━━━ The input ━━━

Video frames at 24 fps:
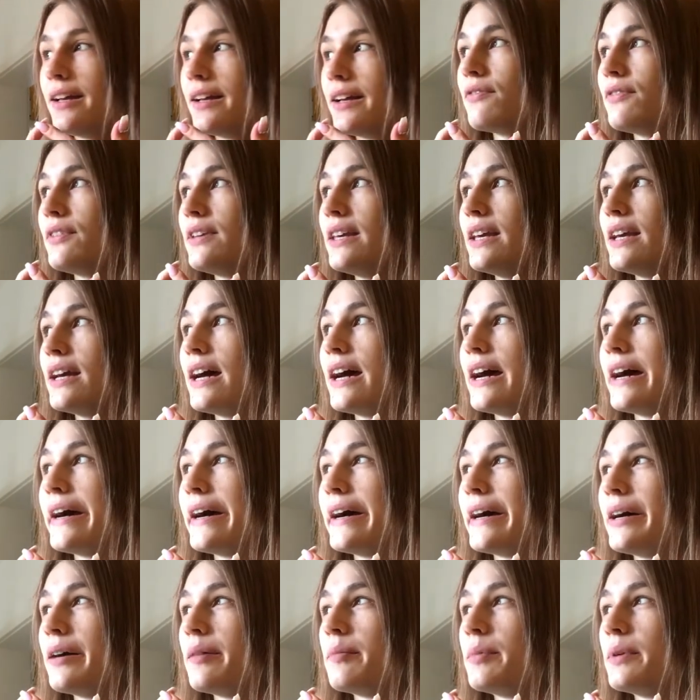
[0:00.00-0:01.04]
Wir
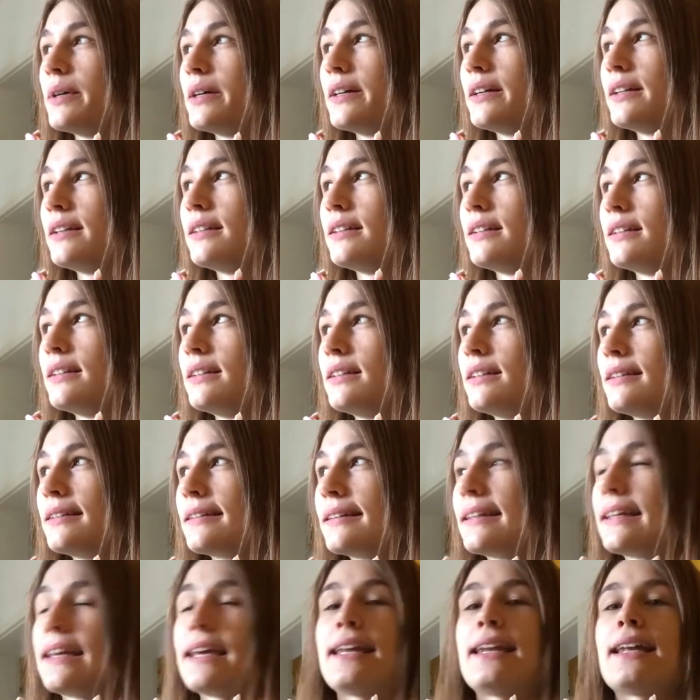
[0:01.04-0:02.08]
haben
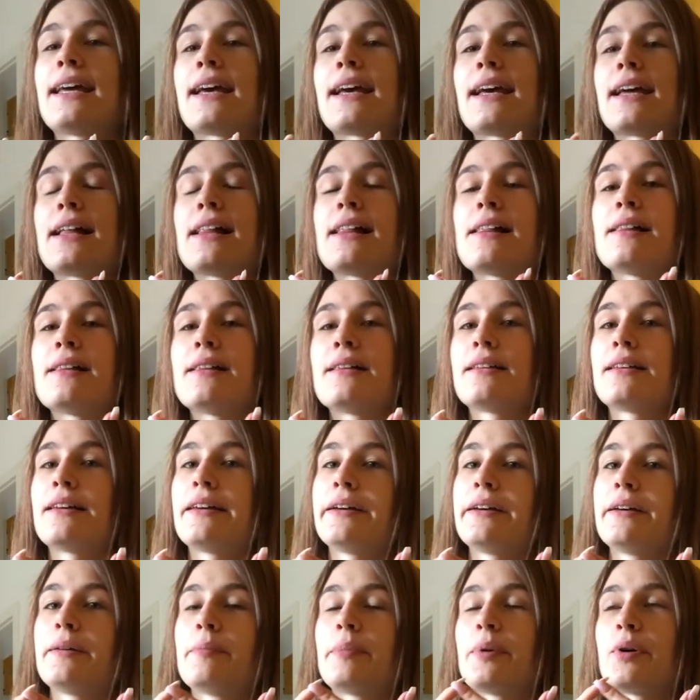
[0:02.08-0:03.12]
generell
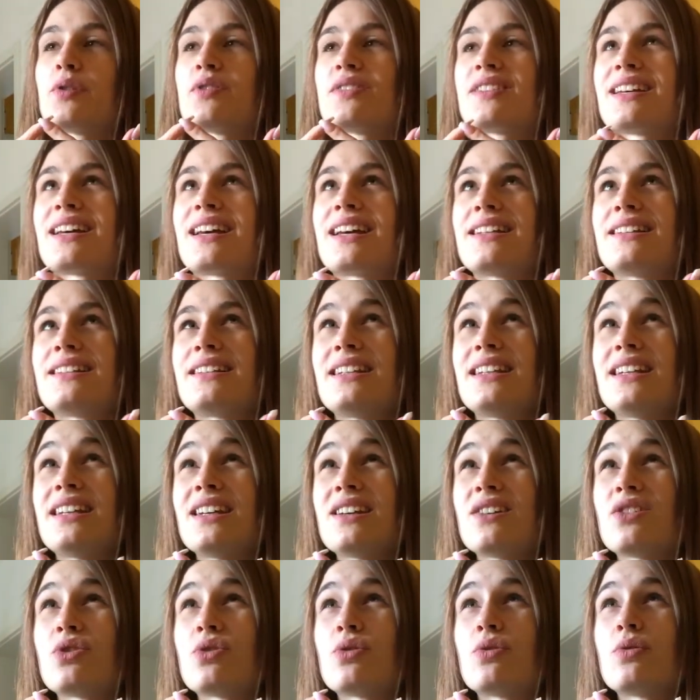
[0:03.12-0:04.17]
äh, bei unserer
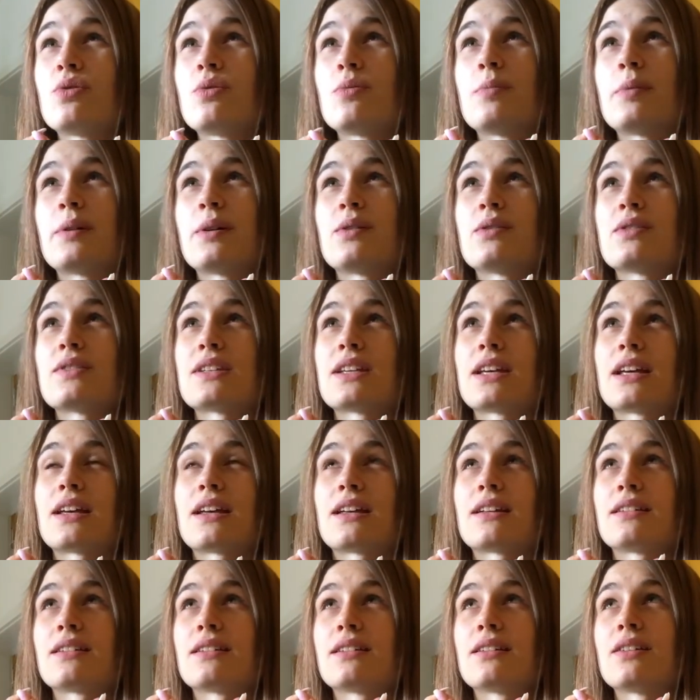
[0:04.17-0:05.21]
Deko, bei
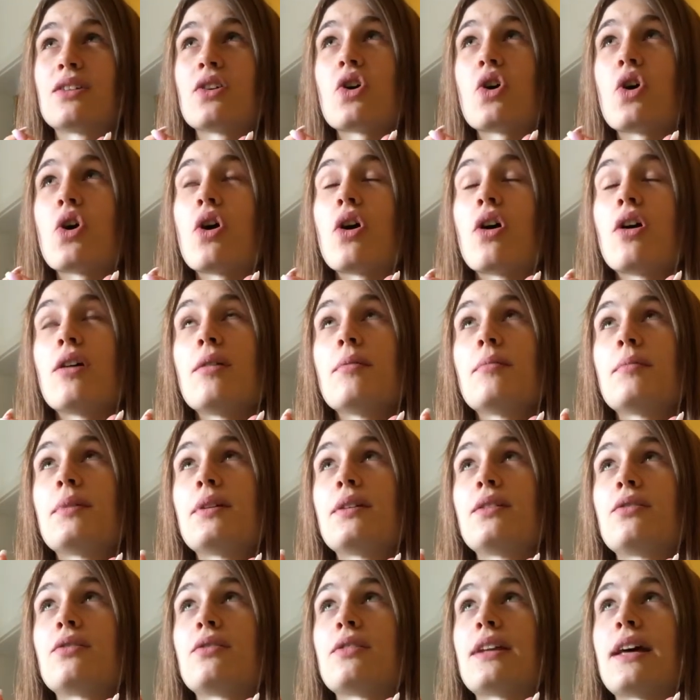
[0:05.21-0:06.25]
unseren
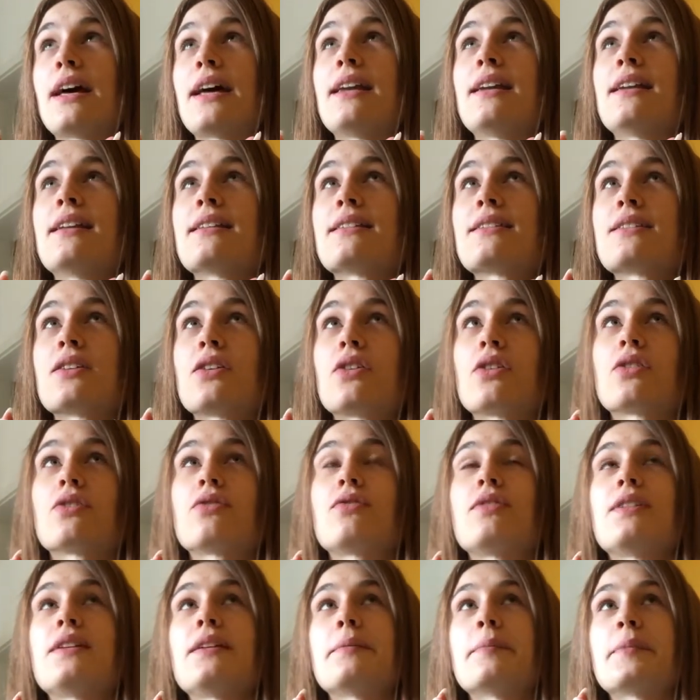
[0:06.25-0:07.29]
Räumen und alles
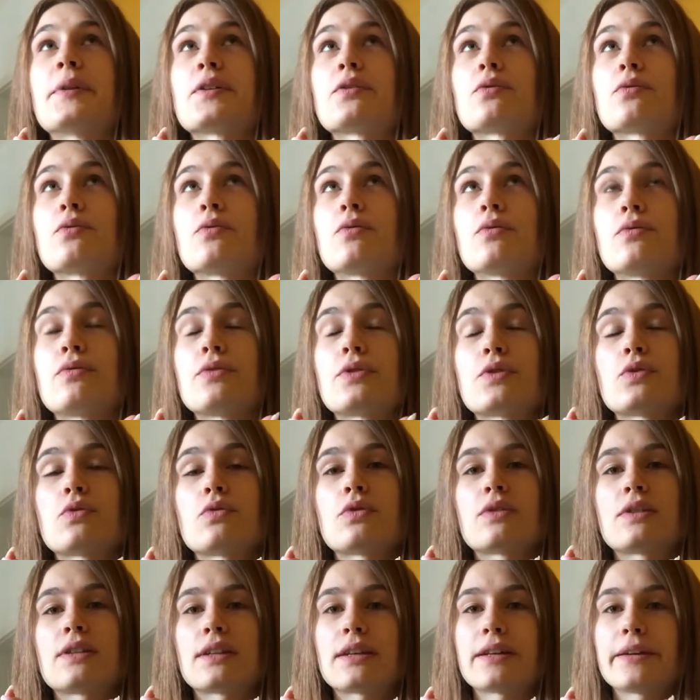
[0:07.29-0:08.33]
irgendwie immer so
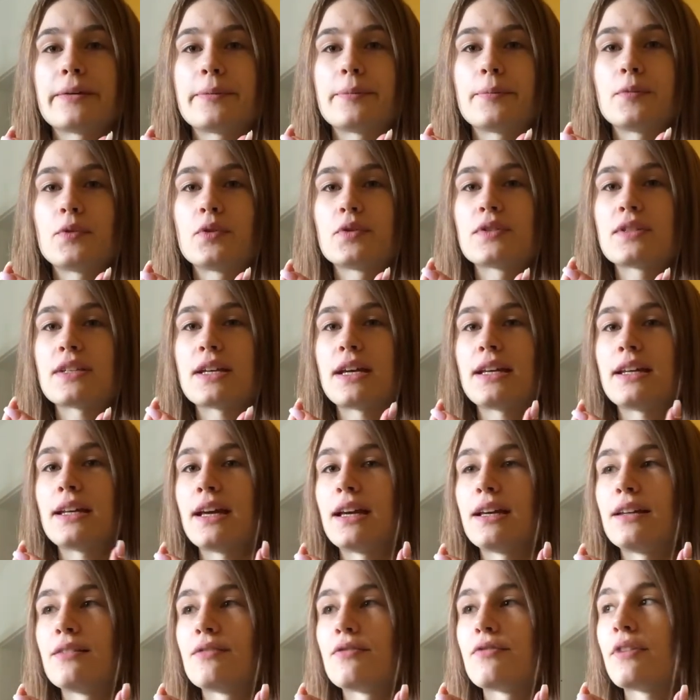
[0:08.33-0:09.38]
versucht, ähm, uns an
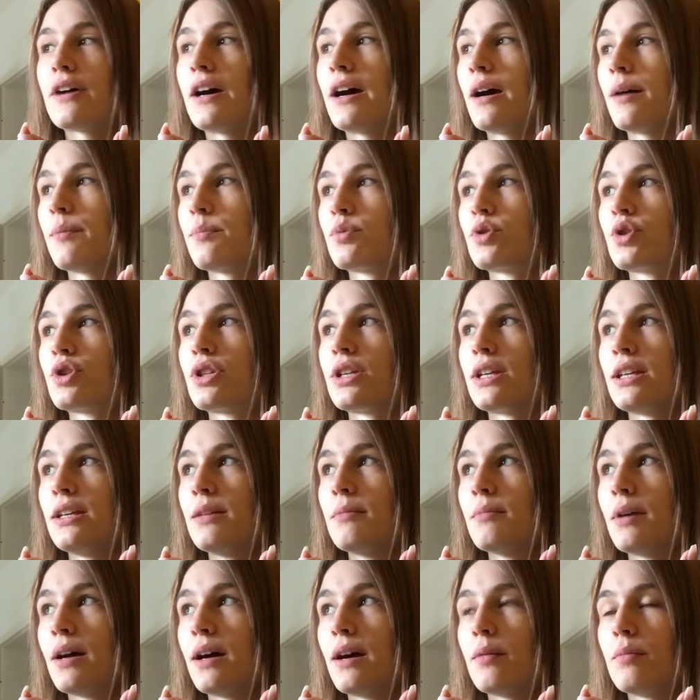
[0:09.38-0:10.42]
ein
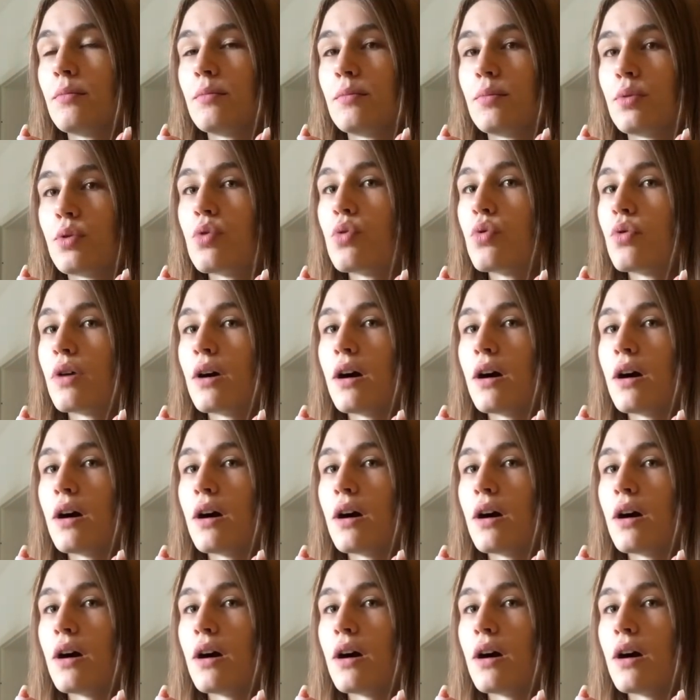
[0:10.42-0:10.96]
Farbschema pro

━━━

What is required: Only the lines from the one containing "[0:03.12-0:04.17]" through the end of the records are wanted, set down exactly and without their pictures.

Output of the task:
[0:03.12-0:04.17]
äh, bei unserer
[0:04.17-0:05.21]
Deko, bei
[0:05.21-0:06.25]
unseren
[0:06.25-0:07.29]
Räumen und alles
[0:07.29-0:08.33]
irgendwie immer so
[0:08.33-0:09.38]
versucht, ähm, uns an
[0:09.38-0:10.42]
ein
[0:10.42-0:10.96]
Farbschema pro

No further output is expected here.